§ **The task**
For the data below, report the number of lines that contain the string "speaker" and nothing else.

(Collected data entries)

*** Block opens ***

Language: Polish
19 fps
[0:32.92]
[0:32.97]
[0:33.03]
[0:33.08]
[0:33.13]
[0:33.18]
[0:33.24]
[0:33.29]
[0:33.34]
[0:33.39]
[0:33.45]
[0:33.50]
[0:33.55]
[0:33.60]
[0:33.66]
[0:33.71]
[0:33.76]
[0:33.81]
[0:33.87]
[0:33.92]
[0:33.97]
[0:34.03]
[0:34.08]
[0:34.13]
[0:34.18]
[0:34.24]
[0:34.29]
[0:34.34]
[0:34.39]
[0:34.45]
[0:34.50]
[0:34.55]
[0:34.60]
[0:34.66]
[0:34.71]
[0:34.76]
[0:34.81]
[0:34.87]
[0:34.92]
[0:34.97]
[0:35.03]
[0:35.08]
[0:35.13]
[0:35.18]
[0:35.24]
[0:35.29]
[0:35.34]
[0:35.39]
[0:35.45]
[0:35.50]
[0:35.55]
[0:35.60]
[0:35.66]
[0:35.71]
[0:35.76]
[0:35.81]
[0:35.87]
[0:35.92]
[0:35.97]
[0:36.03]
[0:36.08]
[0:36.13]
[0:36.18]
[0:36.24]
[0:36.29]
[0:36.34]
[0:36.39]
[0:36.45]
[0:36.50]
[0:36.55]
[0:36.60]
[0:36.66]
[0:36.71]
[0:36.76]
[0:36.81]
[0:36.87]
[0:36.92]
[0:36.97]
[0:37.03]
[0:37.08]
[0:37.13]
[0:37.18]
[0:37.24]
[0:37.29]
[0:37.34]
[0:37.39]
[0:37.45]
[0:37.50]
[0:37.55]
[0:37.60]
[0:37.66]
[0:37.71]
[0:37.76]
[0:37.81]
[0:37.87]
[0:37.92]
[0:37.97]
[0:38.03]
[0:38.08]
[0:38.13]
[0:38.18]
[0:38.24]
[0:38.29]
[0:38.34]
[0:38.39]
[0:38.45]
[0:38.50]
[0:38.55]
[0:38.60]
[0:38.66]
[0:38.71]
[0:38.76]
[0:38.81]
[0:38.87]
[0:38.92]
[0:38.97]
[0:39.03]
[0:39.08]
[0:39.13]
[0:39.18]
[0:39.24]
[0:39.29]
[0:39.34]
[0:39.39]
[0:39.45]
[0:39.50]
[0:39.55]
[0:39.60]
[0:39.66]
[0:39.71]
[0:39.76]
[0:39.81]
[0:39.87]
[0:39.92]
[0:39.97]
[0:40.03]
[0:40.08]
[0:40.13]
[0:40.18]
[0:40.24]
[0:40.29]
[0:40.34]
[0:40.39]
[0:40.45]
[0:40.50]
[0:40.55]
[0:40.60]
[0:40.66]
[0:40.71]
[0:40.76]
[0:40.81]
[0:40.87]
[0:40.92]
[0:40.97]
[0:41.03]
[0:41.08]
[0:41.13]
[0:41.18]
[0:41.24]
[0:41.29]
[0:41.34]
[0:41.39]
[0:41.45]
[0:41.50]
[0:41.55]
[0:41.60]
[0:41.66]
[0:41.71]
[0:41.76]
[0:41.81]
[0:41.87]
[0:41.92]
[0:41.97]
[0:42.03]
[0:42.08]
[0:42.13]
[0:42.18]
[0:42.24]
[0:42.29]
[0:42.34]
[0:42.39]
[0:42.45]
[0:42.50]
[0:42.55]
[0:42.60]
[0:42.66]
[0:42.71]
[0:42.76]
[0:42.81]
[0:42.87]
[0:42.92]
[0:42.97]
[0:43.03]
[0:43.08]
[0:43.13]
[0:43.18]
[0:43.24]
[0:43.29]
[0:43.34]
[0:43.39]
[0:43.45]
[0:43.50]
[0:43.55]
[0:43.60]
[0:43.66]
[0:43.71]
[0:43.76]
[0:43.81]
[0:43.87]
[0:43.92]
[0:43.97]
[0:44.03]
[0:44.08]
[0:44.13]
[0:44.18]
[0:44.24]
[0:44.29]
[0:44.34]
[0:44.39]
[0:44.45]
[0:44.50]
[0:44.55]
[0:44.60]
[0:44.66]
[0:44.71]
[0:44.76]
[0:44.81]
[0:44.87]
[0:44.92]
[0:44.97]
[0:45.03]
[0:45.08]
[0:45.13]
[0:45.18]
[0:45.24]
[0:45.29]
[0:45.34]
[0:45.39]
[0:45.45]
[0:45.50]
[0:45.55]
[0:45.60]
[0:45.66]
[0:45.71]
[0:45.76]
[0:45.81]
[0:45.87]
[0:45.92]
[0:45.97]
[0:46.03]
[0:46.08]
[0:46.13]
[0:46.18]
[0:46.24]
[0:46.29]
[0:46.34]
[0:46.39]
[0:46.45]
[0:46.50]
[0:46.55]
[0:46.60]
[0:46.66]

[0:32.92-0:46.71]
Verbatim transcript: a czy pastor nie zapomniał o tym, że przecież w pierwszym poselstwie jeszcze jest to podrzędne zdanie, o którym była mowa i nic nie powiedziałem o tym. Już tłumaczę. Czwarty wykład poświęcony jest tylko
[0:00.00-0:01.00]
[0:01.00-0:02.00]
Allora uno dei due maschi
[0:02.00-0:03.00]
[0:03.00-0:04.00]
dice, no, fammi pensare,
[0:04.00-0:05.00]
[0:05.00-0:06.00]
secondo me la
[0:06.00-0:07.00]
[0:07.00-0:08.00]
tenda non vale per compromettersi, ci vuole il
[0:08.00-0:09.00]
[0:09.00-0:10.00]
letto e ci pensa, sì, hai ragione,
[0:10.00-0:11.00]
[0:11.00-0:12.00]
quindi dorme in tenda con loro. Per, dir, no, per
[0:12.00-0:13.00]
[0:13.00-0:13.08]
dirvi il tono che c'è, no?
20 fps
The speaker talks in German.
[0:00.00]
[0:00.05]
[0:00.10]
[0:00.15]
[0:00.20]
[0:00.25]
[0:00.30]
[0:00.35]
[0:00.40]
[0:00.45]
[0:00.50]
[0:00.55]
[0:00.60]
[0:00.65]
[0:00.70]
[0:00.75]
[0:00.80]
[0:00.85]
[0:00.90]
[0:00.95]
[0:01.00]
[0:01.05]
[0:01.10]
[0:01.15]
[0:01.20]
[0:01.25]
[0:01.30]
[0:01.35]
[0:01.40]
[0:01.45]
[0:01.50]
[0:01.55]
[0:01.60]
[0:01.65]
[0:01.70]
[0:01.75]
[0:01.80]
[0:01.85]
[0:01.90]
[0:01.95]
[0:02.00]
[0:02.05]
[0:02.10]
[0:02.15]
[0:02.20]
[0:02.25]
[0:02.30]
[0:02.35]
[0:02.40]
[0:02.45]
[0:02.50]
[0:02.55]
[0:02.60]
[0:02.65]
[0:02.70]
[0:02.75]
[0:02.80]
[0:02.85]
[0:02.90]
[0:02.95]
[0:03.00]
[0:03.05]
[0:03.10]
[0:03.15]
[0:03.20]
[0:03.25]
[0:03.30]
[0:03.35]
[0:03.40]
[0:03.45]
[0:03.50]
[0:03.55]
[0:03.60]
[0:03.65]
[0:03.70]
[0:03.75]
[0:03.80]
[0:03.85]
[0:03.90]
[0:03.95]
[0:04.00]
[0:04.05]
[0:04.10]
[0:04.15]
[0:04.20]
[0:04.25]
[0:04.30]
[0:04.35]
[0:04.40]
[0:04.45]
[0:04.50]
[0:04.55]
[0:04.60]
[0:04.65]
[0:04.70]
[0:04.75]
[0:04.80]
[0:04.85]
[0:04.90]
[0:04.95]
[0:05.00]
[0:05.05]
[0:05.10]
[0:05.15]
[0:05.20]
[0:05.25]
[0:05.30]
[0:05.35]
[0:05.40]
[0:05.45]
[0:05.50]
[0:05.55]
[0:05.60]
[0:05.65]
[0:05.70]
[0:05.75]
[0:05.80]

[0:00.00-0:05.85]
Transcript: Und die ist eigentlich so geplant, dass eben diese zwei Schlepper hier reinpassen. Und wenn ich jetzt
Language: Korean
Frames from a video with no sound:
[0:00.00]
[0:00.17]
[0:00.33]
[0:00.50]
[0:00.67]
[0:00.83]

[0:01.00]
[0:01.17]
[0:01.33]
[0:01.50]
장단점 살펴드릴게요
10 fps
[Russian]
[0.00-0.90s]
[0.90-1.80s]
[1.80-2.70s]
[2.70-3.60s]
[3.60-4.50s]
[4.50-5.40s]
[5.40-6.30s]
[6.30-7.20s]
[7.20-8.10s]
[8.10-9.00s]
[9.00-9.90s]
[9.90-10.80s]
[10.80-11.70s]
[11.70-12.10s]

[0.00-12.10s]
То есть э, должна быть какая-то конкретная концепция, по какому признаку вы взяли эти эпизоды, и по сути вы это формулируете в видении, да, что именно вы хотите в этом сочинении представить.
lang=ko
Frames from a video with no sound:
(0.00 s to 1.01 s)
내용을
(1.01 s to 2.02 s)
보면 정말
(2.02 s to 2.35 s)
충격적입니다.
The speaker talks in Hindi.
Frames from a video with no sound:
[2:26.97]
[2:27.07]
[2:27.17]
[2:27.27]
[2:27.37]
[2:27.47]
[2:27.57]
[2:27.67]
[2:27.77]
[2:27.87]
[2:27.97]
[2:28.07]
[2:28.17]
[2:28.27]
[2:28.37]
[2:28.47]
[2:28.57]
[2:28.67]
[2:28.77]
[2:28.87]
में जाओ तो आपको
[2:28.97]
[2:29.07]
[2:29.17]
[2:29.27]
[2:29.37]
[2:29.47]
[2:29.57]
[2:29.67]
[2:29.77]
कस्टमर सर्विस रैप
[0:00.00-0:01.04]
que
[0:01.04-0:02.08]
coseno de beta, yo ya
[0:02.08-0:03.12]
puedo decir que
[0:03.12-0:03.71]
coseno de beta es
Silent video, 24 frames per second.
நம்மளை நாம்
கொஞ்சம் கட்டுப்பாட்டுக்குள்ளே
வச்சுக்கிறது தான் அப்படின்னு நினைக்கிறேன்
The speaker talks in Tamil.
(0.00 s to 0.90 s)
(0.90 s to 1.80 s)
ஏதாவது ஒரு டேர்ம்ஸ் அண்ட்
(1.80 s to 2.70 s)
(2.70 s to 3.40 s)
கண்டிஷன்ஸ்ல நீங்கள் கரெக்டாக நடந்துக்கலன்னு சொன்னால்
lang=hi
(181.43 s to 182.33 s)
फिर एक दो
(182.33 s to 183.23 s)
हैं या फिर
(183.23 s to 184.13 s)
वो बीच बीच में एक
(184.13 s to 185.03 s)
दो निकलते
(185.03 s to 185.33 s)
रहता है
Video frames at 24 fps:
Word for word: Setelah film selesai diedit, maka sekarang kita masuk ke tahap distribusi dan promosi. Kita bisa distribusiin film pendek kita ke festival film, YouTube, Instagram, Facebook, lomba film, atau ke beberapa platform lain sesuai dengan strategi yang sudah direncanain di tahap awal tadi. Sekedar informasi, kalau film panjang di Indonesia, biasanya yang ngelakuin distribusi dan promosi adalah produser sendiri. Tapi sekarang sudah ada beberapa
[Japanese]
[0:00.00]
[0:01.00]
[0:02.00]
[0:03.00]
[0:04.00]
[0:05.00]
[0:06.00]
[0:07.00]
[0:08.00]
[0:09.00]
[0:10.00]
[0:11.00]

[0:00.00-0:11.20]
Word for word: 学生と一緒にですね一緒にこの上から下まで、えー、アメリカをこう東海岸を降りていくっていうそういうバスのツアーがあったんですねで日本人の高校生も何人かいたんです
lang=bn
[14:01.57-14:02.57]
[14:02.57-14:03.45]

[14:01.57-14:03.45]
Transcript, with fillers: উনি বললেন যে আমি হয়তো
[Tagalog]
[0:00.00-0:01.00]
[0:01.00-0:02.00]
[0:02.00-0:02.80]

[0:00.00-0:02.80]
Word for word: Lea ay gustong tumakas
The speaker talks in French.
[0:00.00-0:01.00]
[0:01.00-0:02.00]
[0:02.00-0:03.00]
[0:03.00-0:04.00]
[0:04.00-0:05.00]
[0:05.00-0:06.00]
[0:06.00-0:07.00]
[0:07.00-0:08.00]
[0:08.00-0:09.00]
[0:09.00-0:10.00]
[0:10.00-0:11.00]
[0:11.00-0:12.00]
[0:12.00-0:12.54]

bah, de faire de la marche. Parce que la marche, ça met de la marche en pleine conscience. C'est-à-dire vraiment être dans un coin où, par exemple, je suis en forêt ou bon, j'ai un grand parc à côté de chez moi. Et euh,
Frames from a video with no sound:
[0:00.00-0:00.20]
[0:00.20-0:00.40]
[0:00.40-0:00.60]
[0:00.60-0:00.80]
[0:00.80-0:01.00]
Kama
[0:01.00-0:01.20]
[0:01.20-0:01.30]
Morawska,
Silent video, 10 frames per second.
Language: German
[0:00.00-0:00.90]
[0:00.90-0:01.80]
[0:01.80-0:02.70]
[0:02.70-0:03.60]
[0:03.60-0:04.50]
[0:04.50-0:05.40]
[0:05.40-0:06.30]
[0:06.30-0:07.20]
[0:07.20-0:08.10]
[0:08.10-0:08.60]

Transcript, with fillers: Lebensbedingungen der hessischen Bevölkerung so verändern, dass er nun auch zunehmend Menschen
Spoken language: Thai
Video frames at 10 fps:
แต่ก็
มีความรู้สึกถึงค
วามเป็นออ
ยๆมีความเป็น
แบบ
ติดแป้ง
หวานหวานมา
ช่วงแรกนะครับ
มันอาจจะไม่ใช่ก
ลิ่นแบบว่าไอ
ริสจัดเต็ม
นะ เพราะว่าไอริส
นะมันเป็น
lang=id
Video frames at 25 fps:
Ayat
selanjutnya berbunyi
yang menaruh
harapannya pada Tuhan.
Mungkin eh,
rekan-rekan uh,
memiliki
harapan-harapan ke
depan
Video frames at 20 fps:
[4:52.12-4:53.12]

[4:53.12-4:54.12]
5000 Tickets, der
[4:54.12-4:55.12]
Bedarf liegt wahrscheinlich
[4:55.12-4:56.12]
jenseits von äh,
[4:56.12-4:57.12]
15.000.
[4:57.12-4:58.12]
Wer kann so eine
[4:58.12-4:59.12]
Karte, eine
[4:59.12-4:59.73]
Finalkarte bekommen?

*** Block closes ***

§ **Written response**
4